There are many and my opinions here are likely to be quite limited and should not deter you from carrying out research in completely different directions.

• Build a vibrant community for people working on AI for maths research.
  • Lower the entry barrier for people. MATH-AI is still a hazardous and messy place
    • Where are the entry points? What are the benchmarks?
    • Why do I need to do metaprogramming in Lean or Scala + ML to get anything to work?
    • To grow MATH-AI as a scientific field, these central practices need defining.
  • Make basic research tools more available and low-cost
    • Running basic proof search that was SOTA in 2022 still seems elusive for academics
      • The HTPS project had 400 GPUs training for 2 weeks, a dedicated CPU cluster to host Lean servers, and a stellar team to build the search so it was an engineering feast.
      • But 1.5 years later, we have: better and more efficient pre-trained models, better quantisation techniques, Lean4 that is much faster in performance and hence doesn’t hurt if it runs on cpus attached to GPUs, and a much larger community.
      • We should be able to reproduce it and have something similar that runs on an M1 or even cpus.
• Train a verifier that works beyond simple arithmetic reasoning.
  • It’s unclear what data/architecture is needed for a good verifier.
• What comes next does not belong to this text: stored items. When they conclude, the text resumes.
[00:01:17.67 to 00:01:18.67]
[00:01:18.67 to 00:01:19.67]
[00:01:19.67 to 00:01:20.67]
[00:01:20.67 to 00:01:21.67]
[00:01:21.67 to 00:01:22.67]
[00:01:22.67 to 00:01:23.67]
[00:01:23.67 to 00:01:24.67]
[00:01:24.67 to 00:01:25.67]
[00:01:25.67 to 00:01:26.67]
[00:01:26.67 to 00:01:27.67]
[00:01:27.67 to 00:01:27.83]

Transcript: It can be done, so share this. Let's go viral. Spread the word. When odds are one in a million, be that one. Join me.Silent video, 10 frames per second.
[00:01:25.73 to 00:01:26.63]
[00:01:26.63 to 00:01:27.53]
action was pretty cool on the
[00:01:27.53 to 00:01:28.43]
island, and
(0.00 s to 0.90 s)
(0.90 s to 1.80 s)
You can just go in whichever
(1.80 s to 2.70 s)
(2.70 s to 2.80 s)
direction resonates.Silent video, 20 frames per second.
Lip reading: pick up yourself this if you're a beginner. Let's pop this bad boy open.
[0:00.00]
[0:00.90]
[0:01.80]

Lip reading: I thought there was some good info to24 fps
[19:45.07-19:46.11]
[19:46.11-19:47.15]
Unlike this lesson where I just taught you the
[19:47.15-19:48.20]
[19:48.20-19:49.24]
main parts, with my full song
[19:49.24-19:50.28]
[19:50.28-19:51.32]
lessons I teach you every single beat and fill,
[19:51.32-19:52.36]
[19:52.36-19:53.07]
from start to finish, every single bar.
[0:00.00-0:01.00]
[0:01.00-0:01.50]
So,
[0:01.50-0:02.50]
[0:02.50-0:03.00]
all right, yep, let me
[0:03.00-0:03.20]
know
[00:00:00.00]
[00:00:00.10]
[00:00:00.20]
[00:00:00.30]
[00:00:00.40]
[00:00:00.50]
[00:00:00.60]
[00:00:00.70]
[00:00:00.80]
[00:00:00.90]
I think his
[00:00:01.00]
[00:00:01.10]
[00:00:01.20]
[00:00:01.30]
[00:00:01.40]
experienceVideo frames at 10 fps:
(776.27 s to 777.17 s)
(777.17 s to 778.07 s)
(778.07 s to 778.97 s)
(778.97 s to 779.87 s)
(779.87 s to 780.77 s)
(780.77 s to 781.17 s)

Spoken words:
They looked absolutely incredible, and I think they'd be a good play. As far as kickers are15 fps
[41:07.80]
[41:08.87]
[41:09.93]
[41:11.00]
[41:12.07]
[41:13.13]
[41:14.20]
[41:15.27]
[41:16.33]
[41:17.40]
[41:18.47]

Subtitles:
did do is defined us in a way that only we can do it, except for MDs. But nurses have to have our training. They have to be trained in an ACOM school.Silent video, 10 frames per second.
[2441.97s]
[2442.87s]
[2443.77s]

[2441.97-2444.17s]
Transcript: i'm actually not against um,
Even within some company very focused on mathematical reasoning, there are different opinions about what the right way to do it is, formal or informal.
  • Formal signals are nice because they are guaranteed to be “signals”, though very conservative and not flexible.
  • I have less confidence than before the conference that fine-tuning a (currently existing) pretrained LLM can result in a good verifier. This is because most popular LLMs are pretrained on and imitating large internet corpora, which cannot be expected to induce mathematical reasoning capabilities. Fine-tuning can inject more knowledge into the LLMs, or even shift the LLM into the more maths-loving mode. But picking up complicated novel skills such as maths is probably quite hard.
  • Just pick your preferred way and do it! We need to try out both at some stage!
• Get data for “how the sausage is made” for mathematical proofs.
  • Mathematicians often demolish the scaffolding after the house is built. This means there are only proofs without any trial-and-error in the literature. This is not great for reasoning.
  • Use LLMs to construct the missing traces.
  • Maybe encourage mathematicians to elaborate (as advocated by Timothy Gowers at some point) is easier?
• Elicit and utilise abstract knowledge/skills.
  • There are some abstract skills and lots of data can be seen as instantiations of them. The question is how to extract and apply them.
  • The auto-regressive decoding objective is not great for this. Changing the objective to be more “abstract” at fine-tuning time (while ensuring the high utilisation of GPUs!) can be an interesting topic to explore for a new PhD student.

I leave with more questions than when I came.

Language models

More thoughts on language models are a bit more fragmented:

• It’s very sad to see some labs only publish things that don’t work (or the second-best methods). People should be extra cautious about what they choose to believe in, even for NeurIPS posters, spotlights, and orals. It’s ok if you don’t feel like sharing your trade secrets, just don’t mislead people.
• The sentence that is stuck in my head is Paige Bailey’s great motto: “Keep it simple, make it scale”. I don’t believe in extremely fancy and brittle prompting techniques to ever be of much use, but the motto extends beyond just promoting.
• The reason I start working for Mistral AI (apart from that it’s a great company with great people) is that I really don’t like the choice between subpar open models and api calls in my research. So I want to push open models to as good as the best closed models. At this day and age, the reality is that there are orgs serving different purposes and working on language models that have different levels of openness. Science in the open; open science; open-sourced; open-weights, etc.

Both together

If it wasn’t clear 2 years ago, it should be very clear now that language models are an essential component of building general AI mathematicians/assistants and mathematics is a great area to test language models in. It’s time we push hard in both directions.